Les origines du RAKU

 

 Le « Raku » est le fruit de la rencontre entre un artisan et un lettré, d’une poterie paysanne et d’un rituel raffiné étroitement lié à la philosophie Zen qui met l’accent sur la beauté de la simplicité et du naturel. Dans le Japon du 16ème siècle, Chojiro, fils du potier coréen Ameya, fabrique des bols à riz dans la tradition de sa famille coréenne.

 

A la même époque, le maître de thé Sen No Rikyu élabore les règles de la cérémonie du thé. Il trouve dans la production de Chojiro un esprit et une simplicité appropriés à l’esprit Zen. Il commande alors à l’artisan un bol qu’il a, dit-on, dessiné lui même.

 

Hideyoshi, dictateur militaire, sensible à l’art de thé honora la mémoire de Chojiro en accordant à son successeur Jokei un sceau d’or porteur de l’idéogramme « Raku » qui signifie « aise, joie, bonheur, sérénité ». Ainsi, la dynastie de potiers « Raku », forte de son titre et de ses commandes officielles, se perpétue encore jusqu’à la 15ème génération qui, de nos jours travaille encore à Kyoto.

 

La cérémonie du thé au Japon (ou voie du thé), qui embrassait les pensées philosophiques et religieuses derrière un rituel, de 1550 à 1850, était de loin la plus importante influence de la culture japonaise. Les racines culturelles et religieuses proviennent du Bouddhisme Zen. La simplicité et l’austérité du Zen attirait la classe des Samouraïs qui rejetaient le faste de la cour impériale. Dans les temples Bouddhistes de Chine, le fait de boire le thé était considéré par les moines comme une aide à la méditation. Pendant tout le 15ème siècle, le Zen s’étendit très largement à travers tout le Japon et la cérémonie du thé commença à avoir une réelle influence avec la construction de la première maison de thé, par le «Shogun» (dictateur militaire) Yoshimasa. Le rôle du «maître de thé était de la plus haute importance. Il était attentif à chaque détail esthétique de la maison, du choix de la vaisselle et des accessoires. L’atmosphère devait être particulièrement paisible pour les invités choisis.

 

Une image utilisée par les pratiquants de la cérémonie du thé était que « le reste du thé au fond du bol était comme la flaque d’eau restant au creux du rocher après la pluie». On peut ainsi sentir la relation profonde qui existe entre la terre, le bol et le minéral qui le recouvre....

 

Tandis que se développait cette philosophie, les japonais abandonnèrent les bols chinois qu’ils utilisaient depuis de siècles pour la poterie des potiers coréens. Peu à peu, les techniques se modifièrent pour répondre aux exigences et aux idéaux de cette nouvelle forme de cérémonie du thé.
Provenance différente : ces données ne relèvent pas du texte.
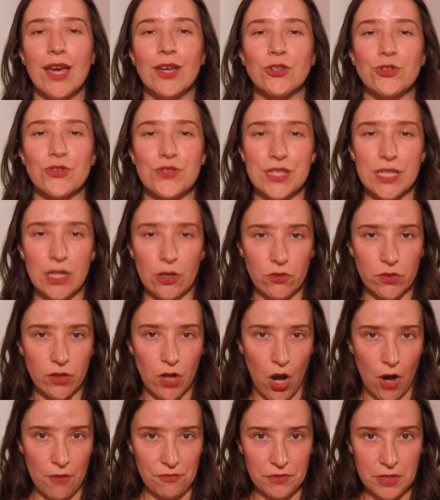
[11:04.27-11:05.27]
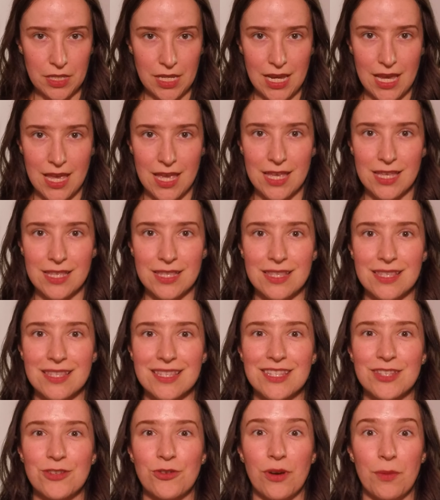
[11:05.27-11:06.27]
your
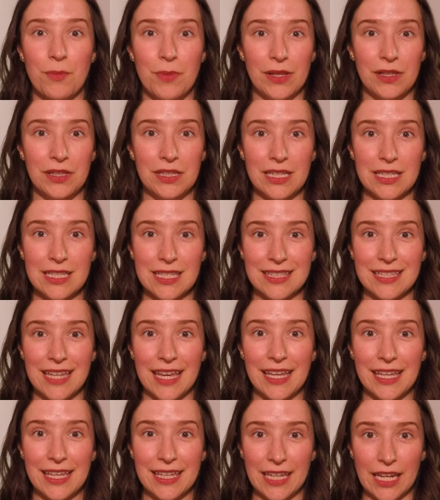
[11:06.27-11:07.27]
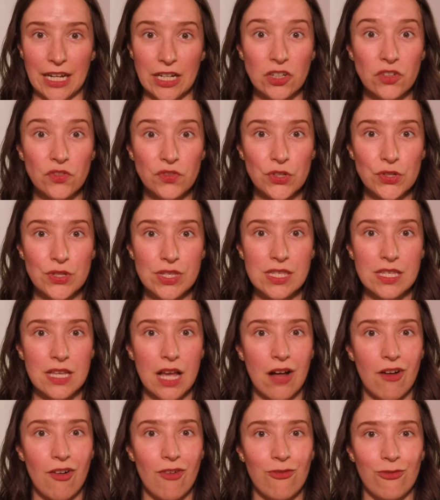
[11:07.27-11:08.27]
self-confidence, your ability to take care of
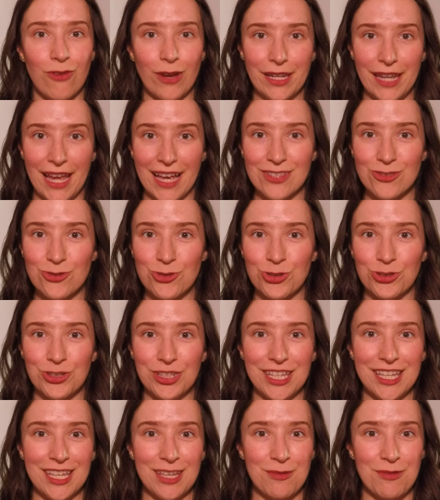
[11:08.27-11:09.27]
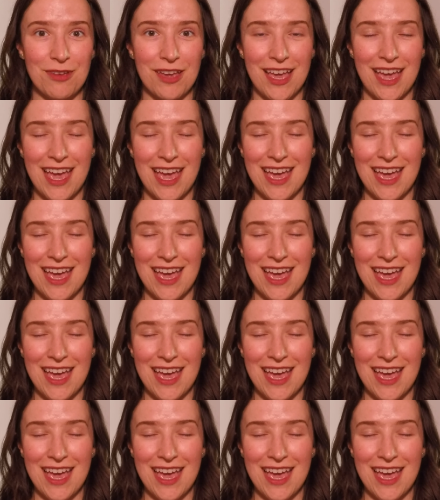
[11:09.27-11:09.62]
yourself financially,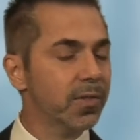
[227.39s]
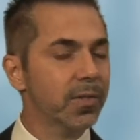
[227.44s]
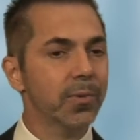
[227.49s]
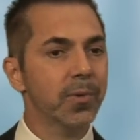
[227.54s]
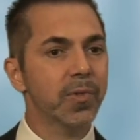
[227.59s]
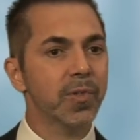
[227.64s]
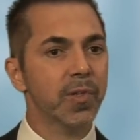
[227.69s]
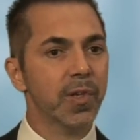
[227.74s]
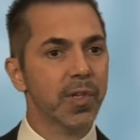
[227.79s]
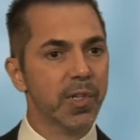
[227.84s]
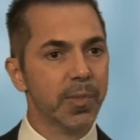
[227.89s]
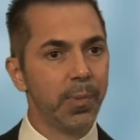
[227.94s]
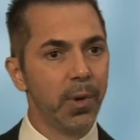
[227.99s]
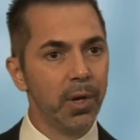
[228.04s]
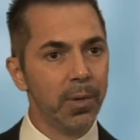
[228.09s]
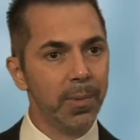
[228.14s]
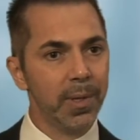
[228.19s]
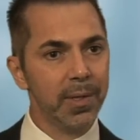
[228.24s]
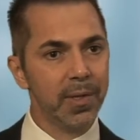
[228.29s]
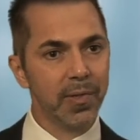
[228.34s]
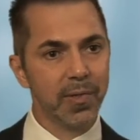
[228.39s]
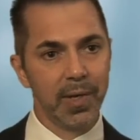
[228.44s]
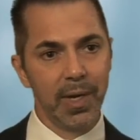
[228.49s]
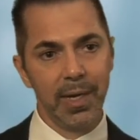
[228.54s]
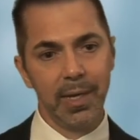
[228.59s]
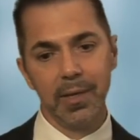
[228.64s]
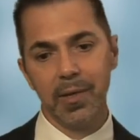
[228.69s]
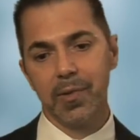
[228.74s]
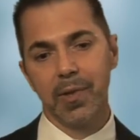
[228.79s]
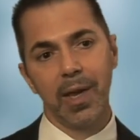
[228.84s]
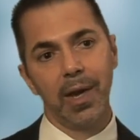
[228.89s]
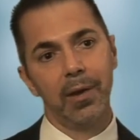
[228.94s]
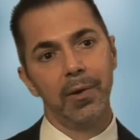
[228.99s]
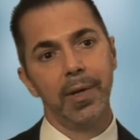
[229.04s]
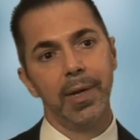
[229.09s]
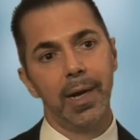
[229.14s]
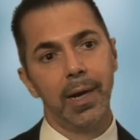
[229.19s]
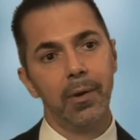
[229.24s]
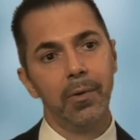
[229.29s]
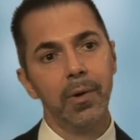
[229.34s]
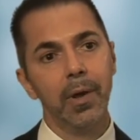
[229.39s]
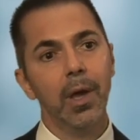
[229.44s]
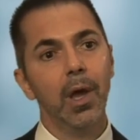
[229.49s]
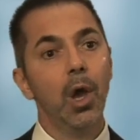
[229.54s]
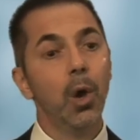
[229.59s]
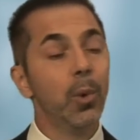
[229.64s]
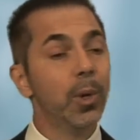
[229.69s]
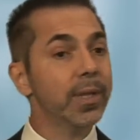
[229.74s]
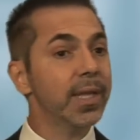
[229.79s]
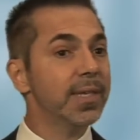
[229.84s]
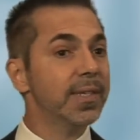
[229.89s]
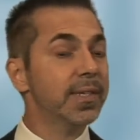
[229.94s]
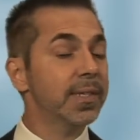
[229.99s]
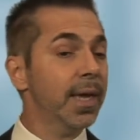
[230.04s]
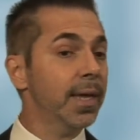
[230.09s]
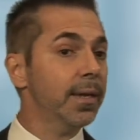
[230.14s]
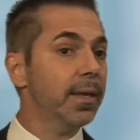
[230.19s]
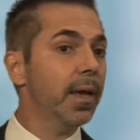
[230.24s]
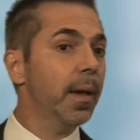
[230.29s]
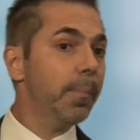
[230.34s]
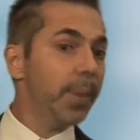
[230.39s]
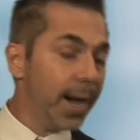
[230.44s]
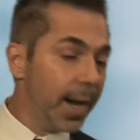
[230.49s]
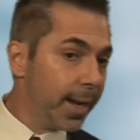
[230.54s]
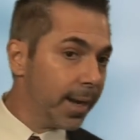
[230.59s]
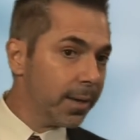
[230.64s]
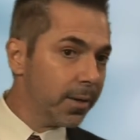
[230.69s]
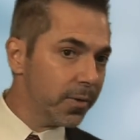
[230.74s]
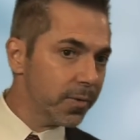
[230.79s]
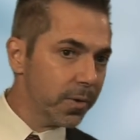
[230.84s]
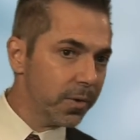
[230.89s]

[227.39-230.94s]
there was an experiment that scientists carried out where they sent particles,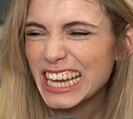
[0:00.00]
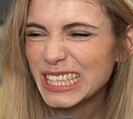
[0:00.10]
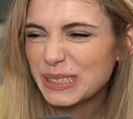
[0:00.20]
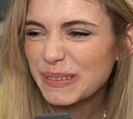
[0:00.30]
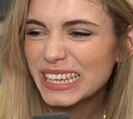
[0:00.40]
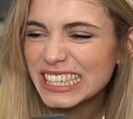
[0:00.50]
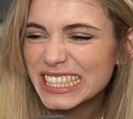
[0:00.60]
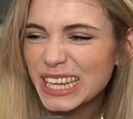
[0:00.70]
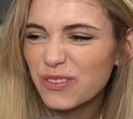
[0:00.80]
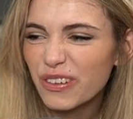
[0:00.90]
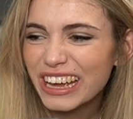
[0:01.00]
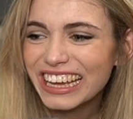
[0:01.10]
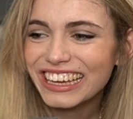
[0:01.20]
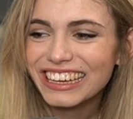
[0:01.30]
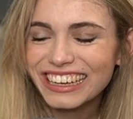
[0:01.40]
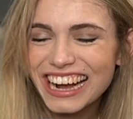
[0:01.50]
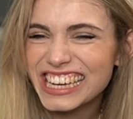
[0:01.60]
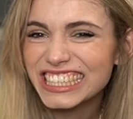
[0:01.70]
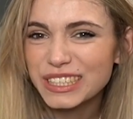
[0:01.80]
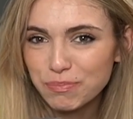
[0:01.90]
is because of,
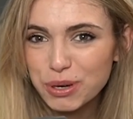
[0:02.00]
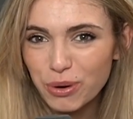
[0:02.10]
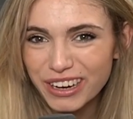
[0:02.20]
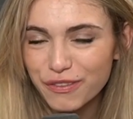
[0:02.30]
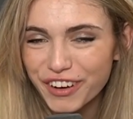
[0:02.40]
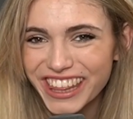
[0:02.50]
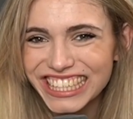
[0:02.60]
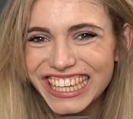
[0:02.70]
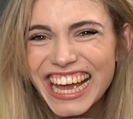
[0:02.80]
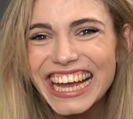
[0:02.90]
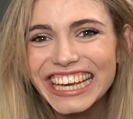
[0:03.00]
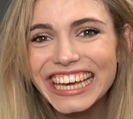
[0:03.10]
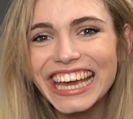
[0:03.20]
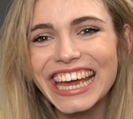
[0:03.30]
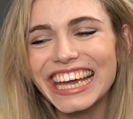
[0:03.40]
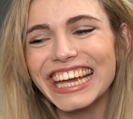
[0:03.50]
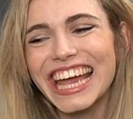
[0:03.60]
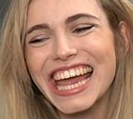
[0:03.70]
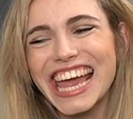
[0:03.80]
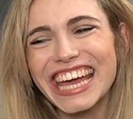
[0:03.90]
guys, be ready for this, king
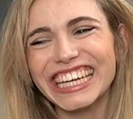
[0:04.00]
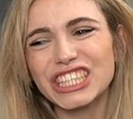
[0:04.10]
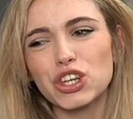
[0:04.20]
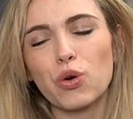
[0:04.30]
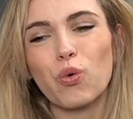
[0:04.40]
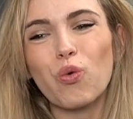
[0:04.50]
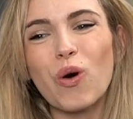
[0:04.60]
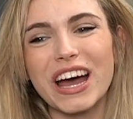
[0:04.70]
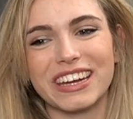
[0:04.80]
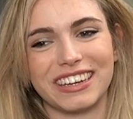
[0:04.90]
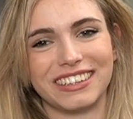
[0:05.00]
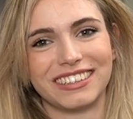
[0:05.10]
h1.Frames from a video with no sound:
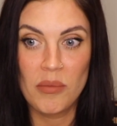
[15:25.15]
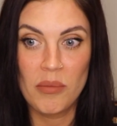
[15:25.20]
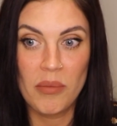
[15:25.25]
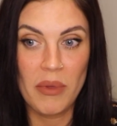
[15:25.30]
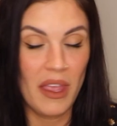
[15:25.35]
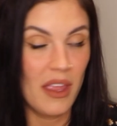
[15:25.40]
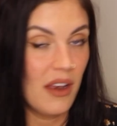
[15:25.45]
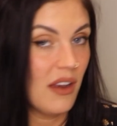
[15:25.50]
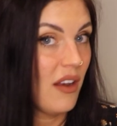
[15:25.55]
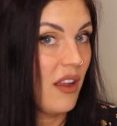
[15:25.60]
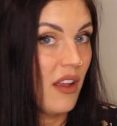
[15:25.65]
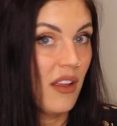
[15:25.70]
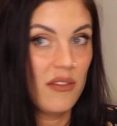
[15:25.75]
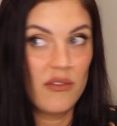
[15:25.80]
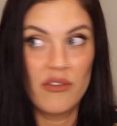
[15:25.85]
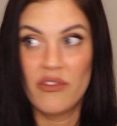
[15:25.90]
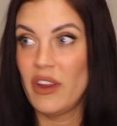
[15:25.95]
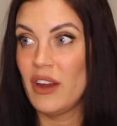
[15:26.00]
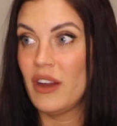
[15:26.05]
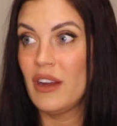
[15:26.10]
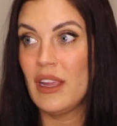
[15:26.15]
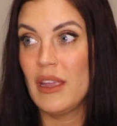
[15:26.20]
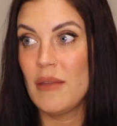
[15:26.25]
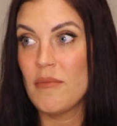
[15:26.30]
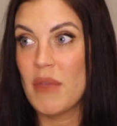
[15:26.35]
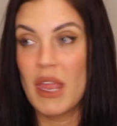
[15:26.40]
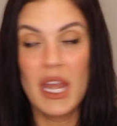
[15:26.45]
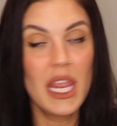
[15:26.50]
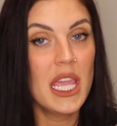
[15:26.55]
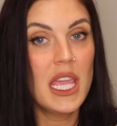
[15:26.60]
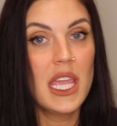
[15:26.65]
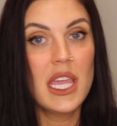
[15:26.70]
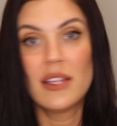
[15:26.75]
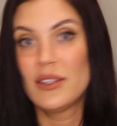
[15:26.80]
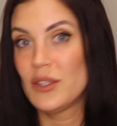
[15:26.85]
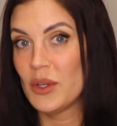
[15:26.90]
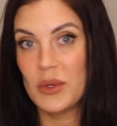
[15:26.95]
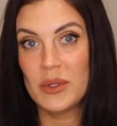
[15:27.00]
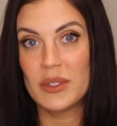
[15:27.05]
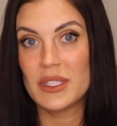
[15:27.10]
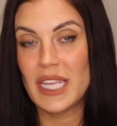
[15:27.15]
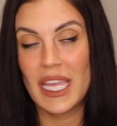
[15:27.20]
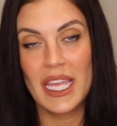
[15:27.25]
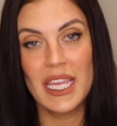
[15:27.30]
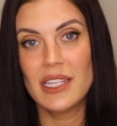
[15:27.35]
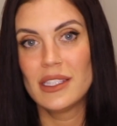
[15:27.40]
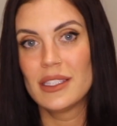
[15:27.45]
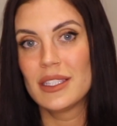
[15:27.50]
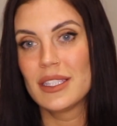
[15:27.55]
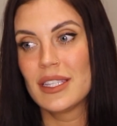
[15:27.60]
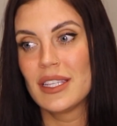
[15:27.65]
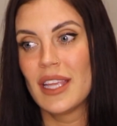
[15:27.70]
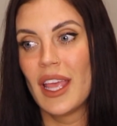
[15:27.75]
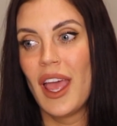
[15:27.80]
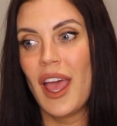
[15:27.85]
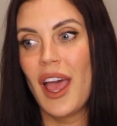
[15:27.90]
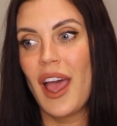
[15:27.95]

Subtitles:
been on very many adult dates,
Jusqu’à une époque très récente, le « Raku » était utilisé au Japon uniquement pour la fabrication de bols réservés à ce rituel. Ils avaient tellement de valeur que les dictateurs militaires au Japon les décernaient comme distinction honorifique.

 

Pratiquer le «Raku» est comme un voyage dont on ne peut soupçonner les découvertes et les escales imprévues. C’est aussi partir à la recherche de sa propre sensibilité, d’une intimité intérieure à découvrir. De nos jours, notre objectif, en travaillant à la façon de ces potiers japonais n’est pas de les imiter, mais c’est la conquête de la plénitude, du silence et du secret.